### Activity
Leave the pictures out. Retype exactly the lines below from the one containing "[18:57.93-18:58.83]" through the one containing "Lip reading: I", and no others.
::: Material for this task
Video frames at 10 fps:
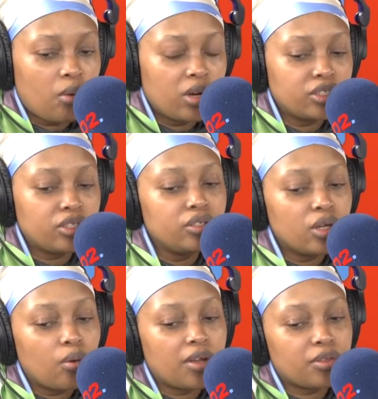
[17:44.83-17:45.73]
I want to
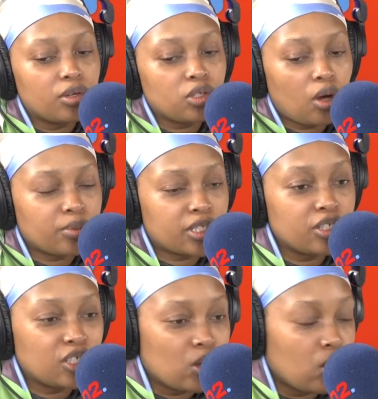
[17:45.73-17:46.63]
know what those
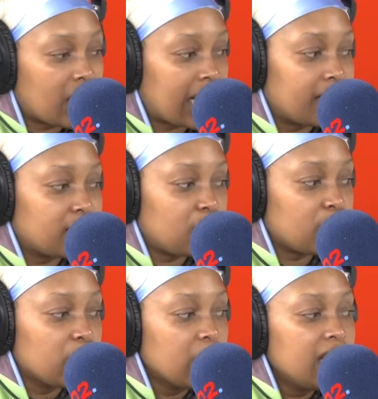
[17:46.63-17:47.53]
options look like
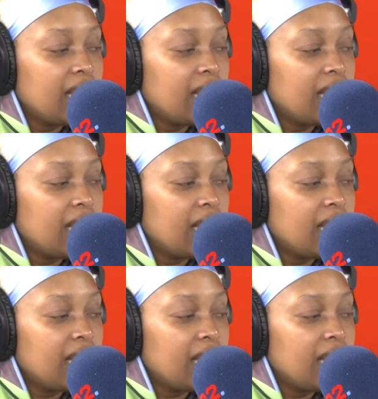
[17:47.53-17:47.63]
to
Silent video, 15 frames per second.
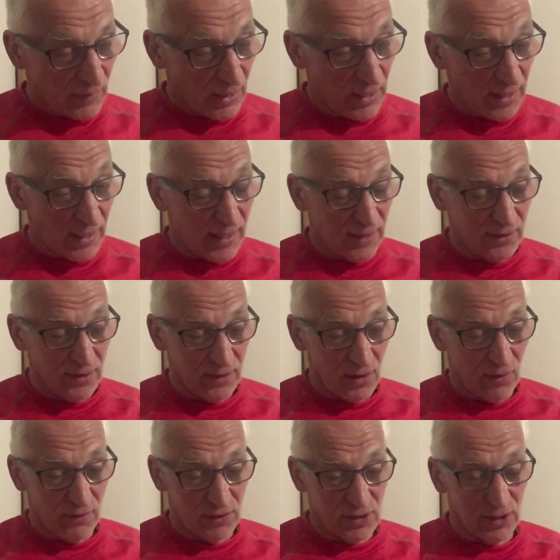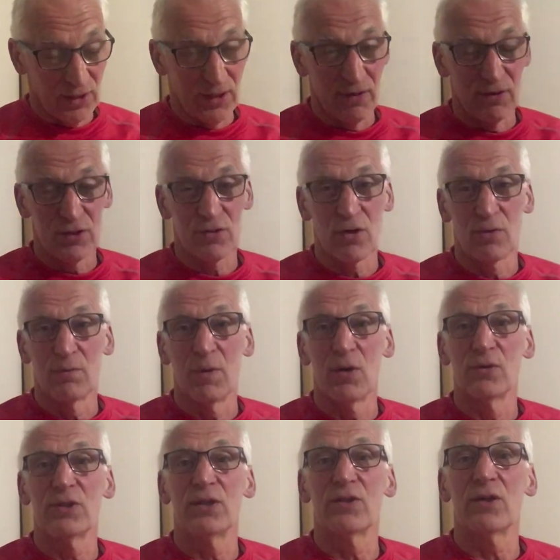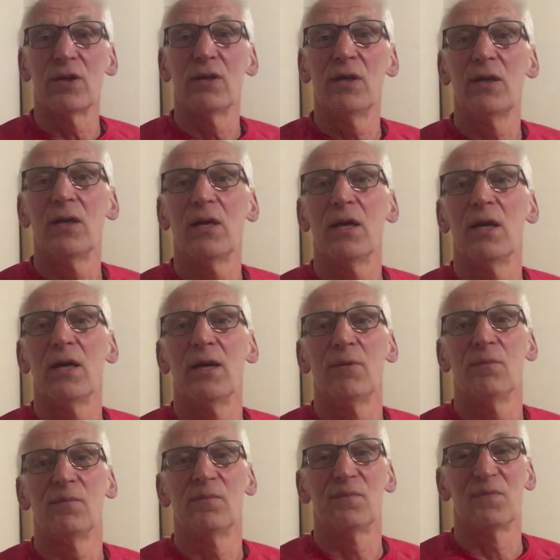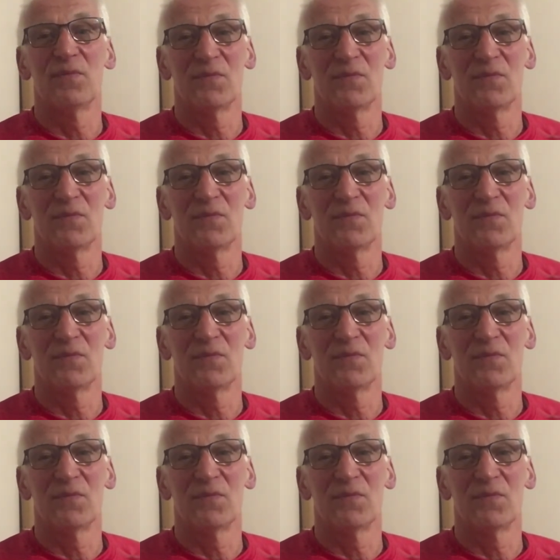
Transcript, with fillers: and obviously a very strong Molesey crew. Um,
::::::
::: Material for this task
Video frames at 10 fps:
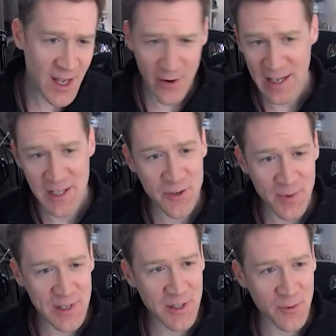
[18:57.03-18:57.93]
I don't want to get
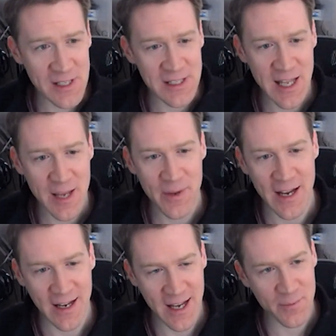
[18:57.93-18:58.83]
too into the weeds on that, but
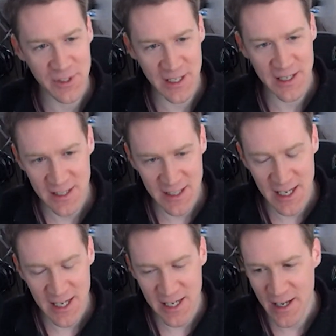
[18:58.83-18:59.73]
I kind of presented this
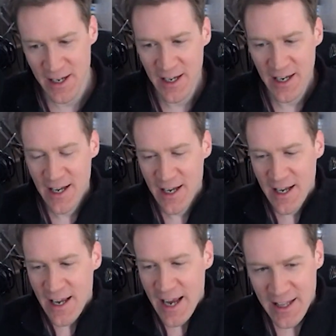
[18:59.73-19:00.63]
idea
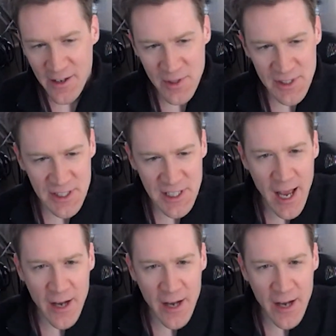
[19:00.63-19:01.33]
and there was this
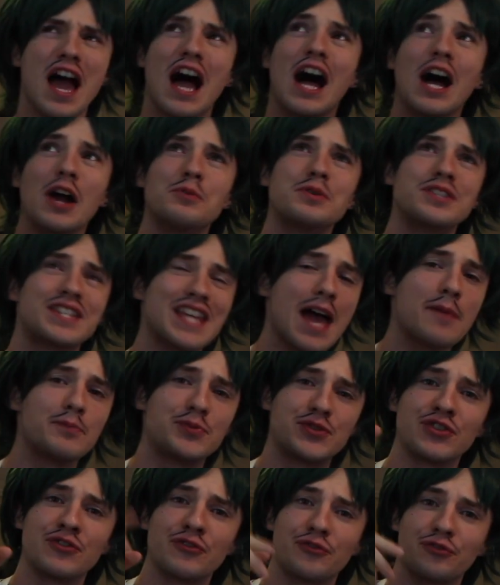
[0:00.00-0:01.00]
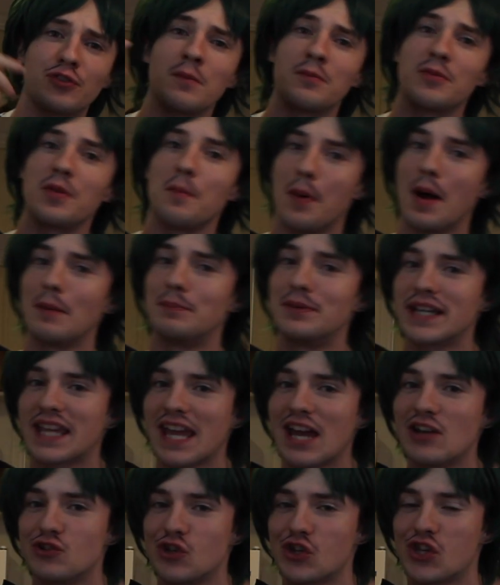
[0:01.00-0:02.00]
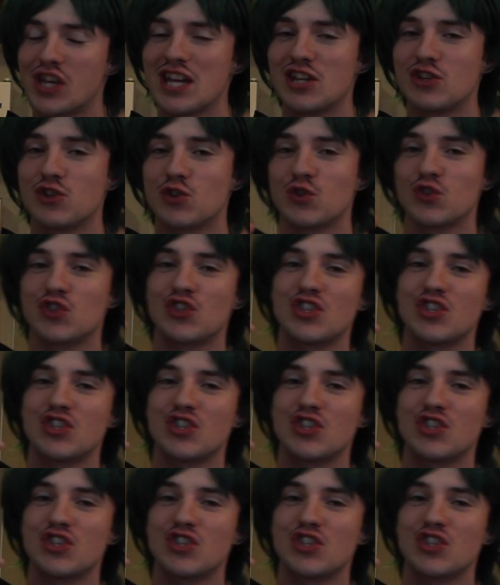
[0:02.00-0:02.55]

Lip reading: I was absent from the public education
::::::
### Response below
[18:57.93-18:58.83]
too into the weeds on that, but
[18:58.83-18:59.73]
I kind of presented this
[18:59.73-19:00.63]
idea
[19:00.63-19:01.33]
and there was this
[0:00.00-0:01.00]
[0:01.00-0:02.00]
[0:02.00-0:02.55]

Lip reading: I was absent from the public education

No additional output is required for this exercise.